(Collected data entries)
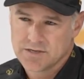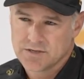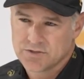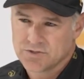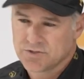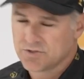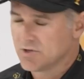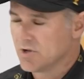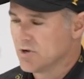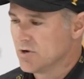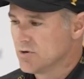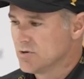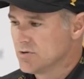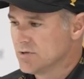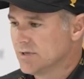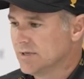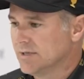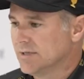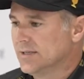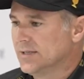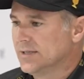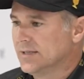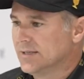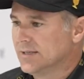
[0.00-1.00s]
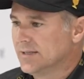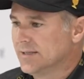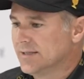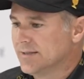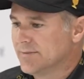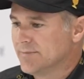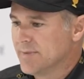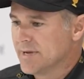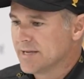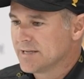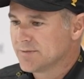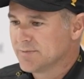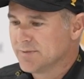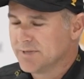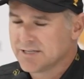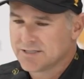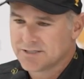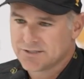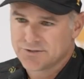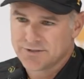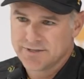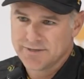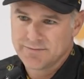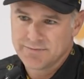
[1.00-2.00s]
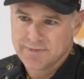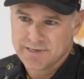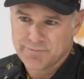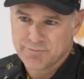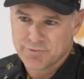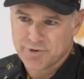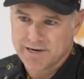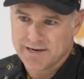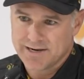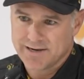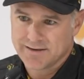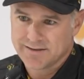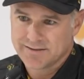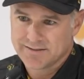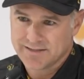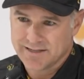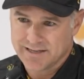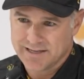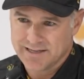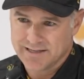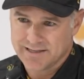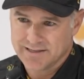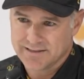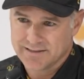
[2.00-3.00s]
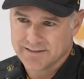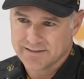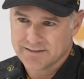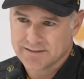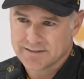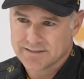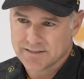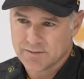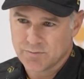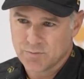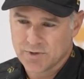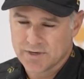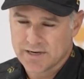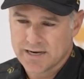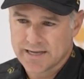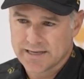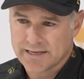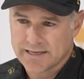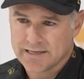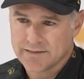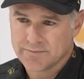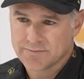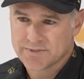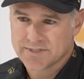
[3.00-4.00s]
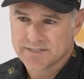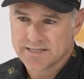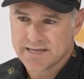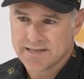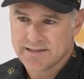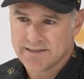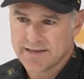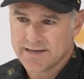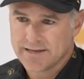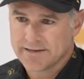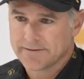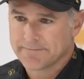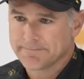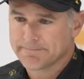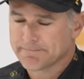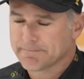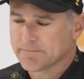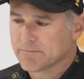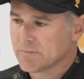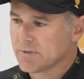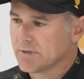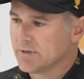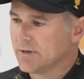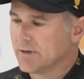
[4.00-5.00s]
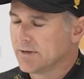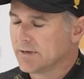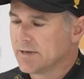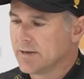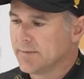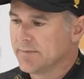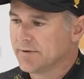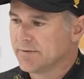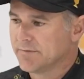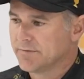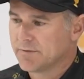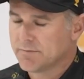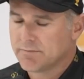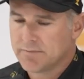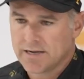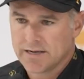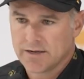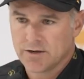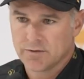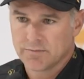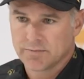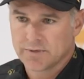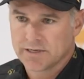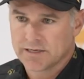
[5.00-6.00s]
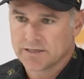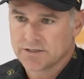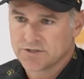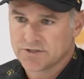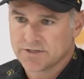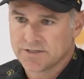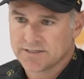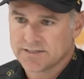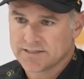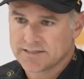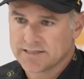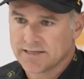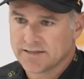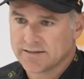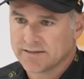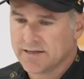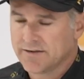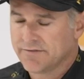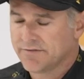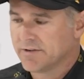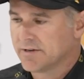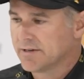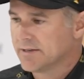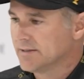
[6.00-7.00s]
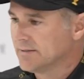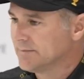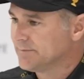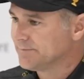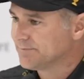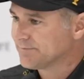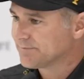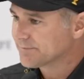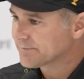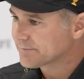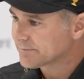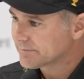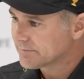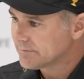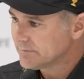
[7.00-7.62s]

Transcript: So makes me extremely proud to hear someone like him say that, coming from my home country in South Africa.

## Work task
Give back the lines from the one containing "[3.00-4.00s]" through the last line of the records above exactly as they appear, both included, and no pictures.

## Response to the exercise
[3.00-4.00s]
[4.00-5.00s]
[5.00-6.00s]
[6.00-7.00s]
[7.00-7.62s]

Transcript: So makes me extremely proud to hear someone like him say that, coming from my home country in South Africa.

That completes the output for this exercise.